Back in 1953, researchers at the Smithsonian Institution concluded from radio isotope tracings of chemicals entering and leaving the body that we replace around 98% of our bodies’ atoms every year or so.

Most of us are familiar with the cells in our body being replaced (the new daughter cells being made up largely of new food we take in). Skin cells slough off constantly and yet we retain skin. Hair is lopped off and new hair comes out. The stomach lining is replaced in a matter of days, the liver in weeks. An 18% yearly calcium replacement in the adult body replaces most of our bones in a few years. Neurons essentially stay for life (though adult neurogenesis sometimes replaces these).

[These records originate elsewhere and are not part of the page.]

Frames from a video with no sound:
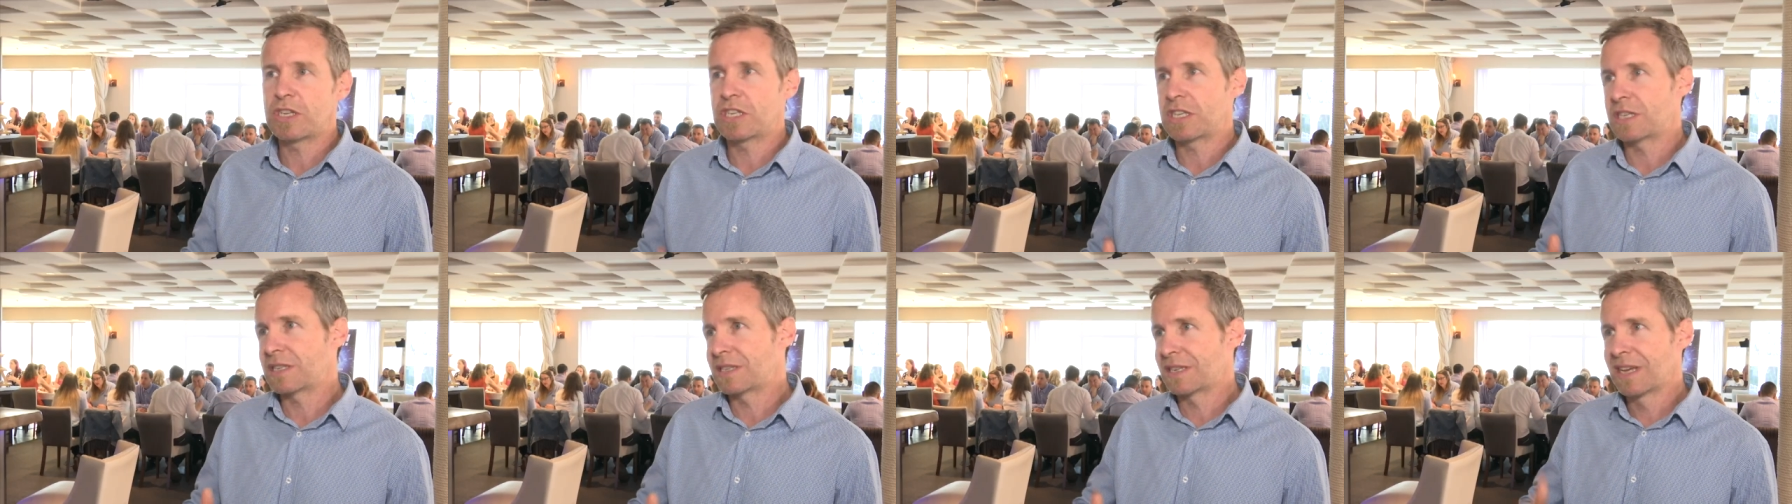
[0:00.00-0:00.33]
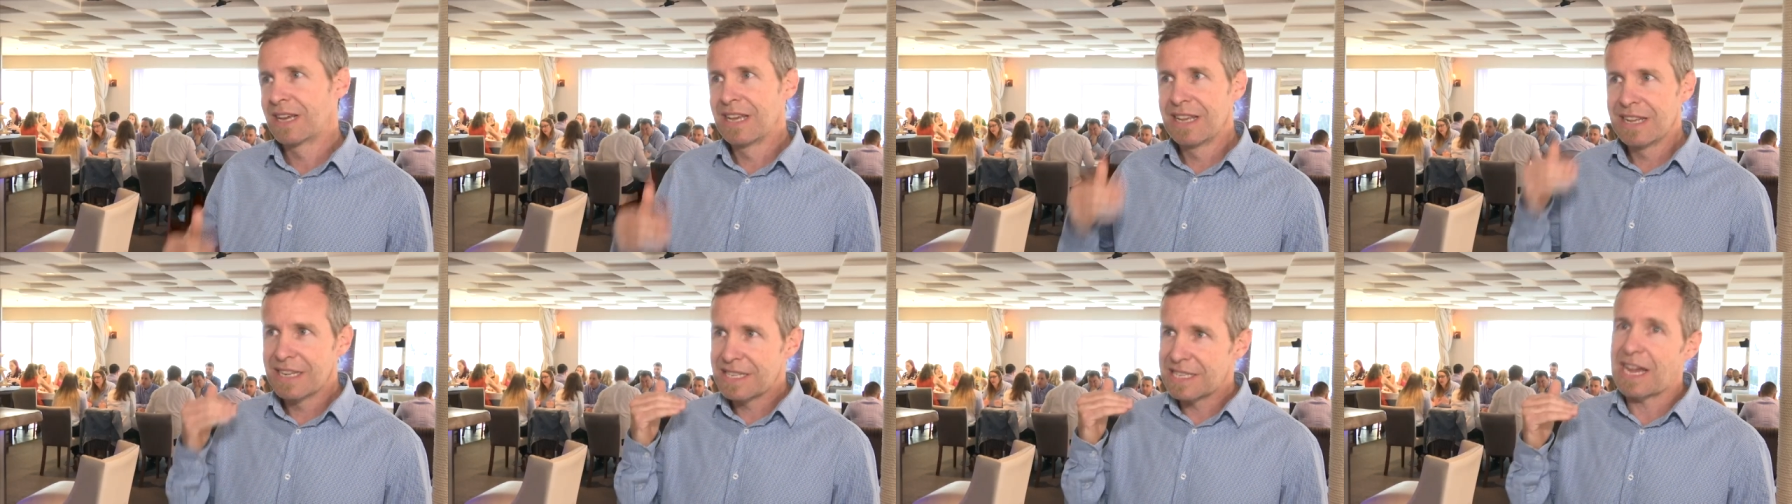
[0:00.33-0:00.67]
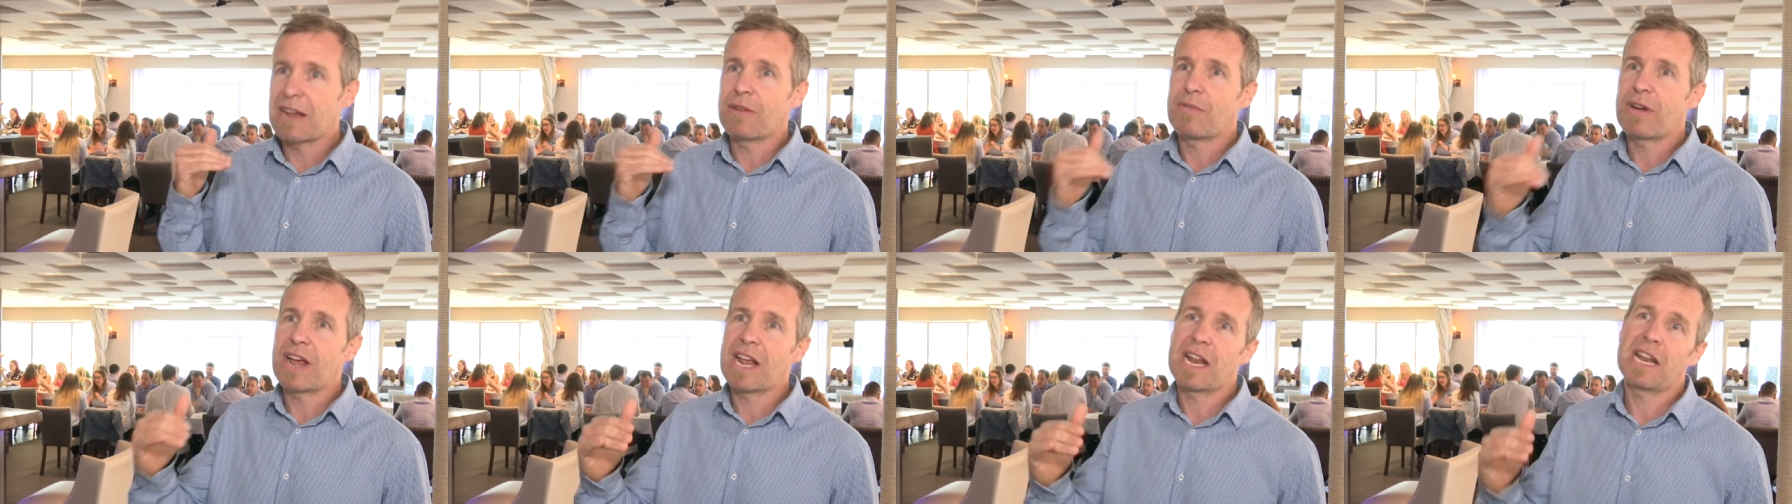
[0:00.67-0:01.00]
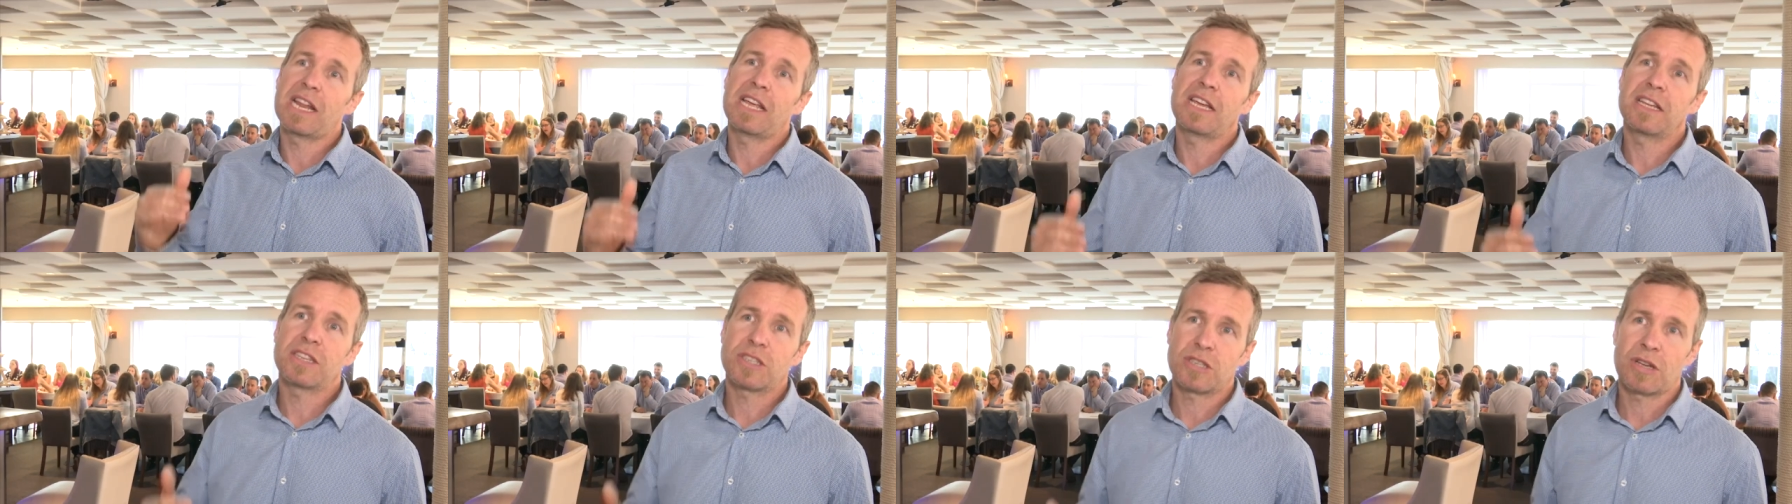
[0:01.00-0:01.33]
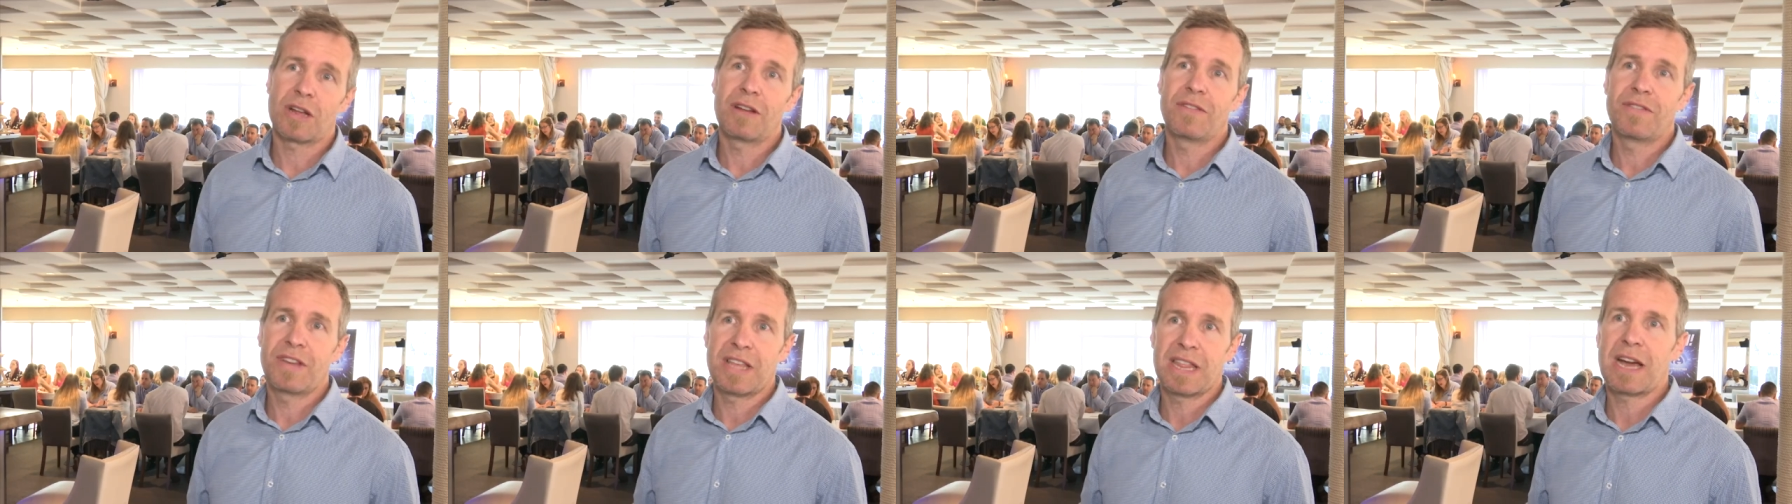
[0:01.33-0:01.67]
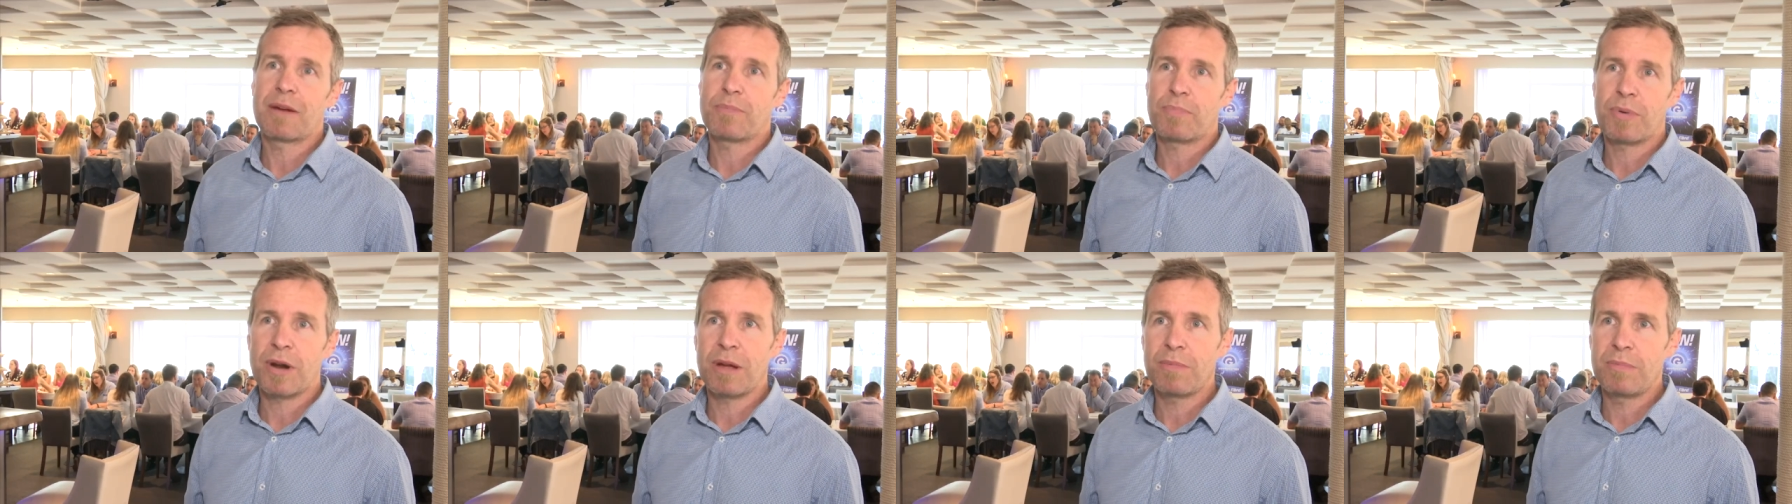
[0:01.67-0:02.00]
which is directly solving
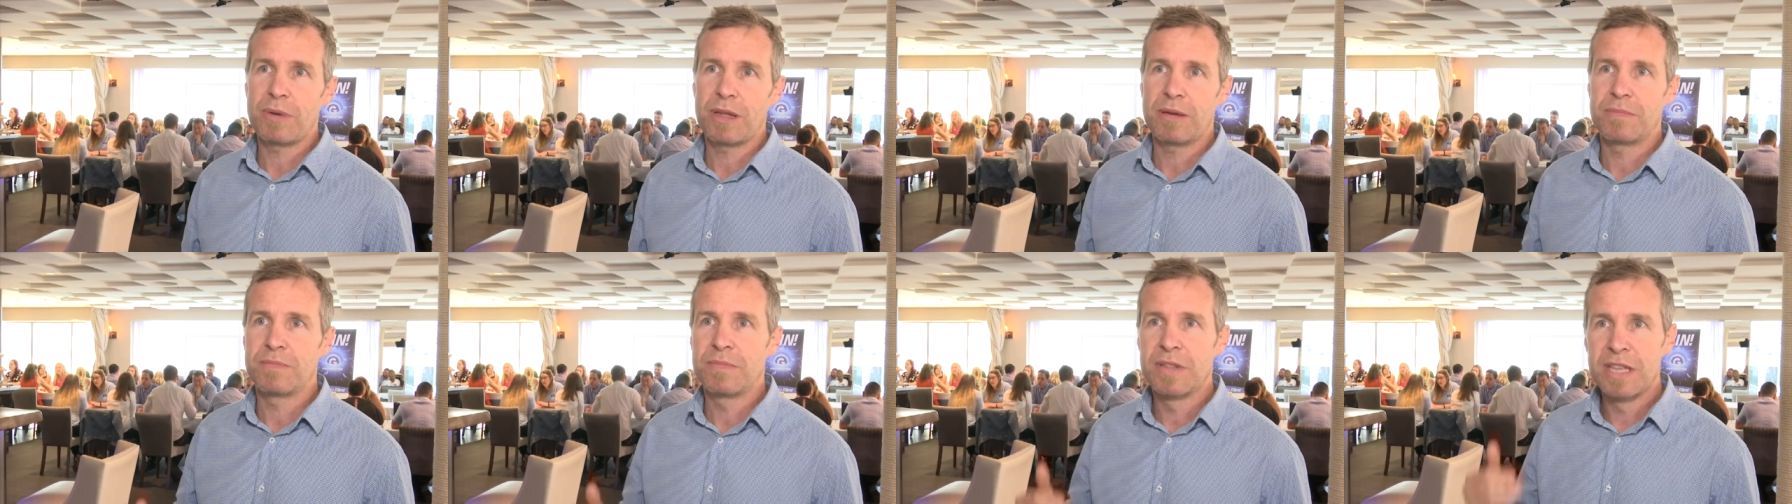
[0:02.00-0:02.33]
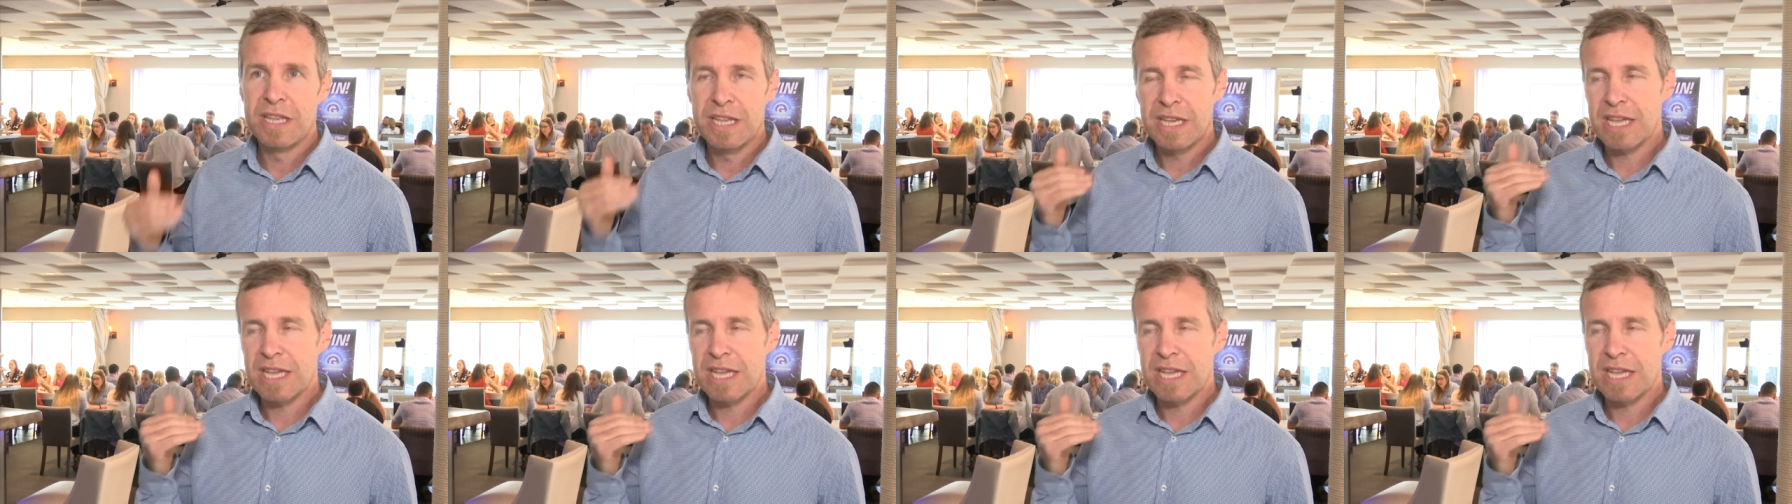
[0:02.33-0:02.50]
that problem,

But even those cells that are not replaced through duplication — even those holdout cells like neurons — have shifting make-up on the level of particles. New atoms flow in to replace old ones.

Now, we need not concern ourselves with whether or not every single atom actually gets replaced, or on what timeframe. We can at least be confident that a very large and significant amount of material in our bodies — even in our brains — was not there previously and won’t be there for very long. As Feynman put it, our bodies and brains are last week’s potatoes.
richard feynman
Obviously, this suggests that the individual atoms in our brains aren’t like packets of information holding memories or personality. Rather, the structure is what is important to cognition: whatever materials can instantiate that structure so as to carry out the computations and lead to the proper outputs are sufficient.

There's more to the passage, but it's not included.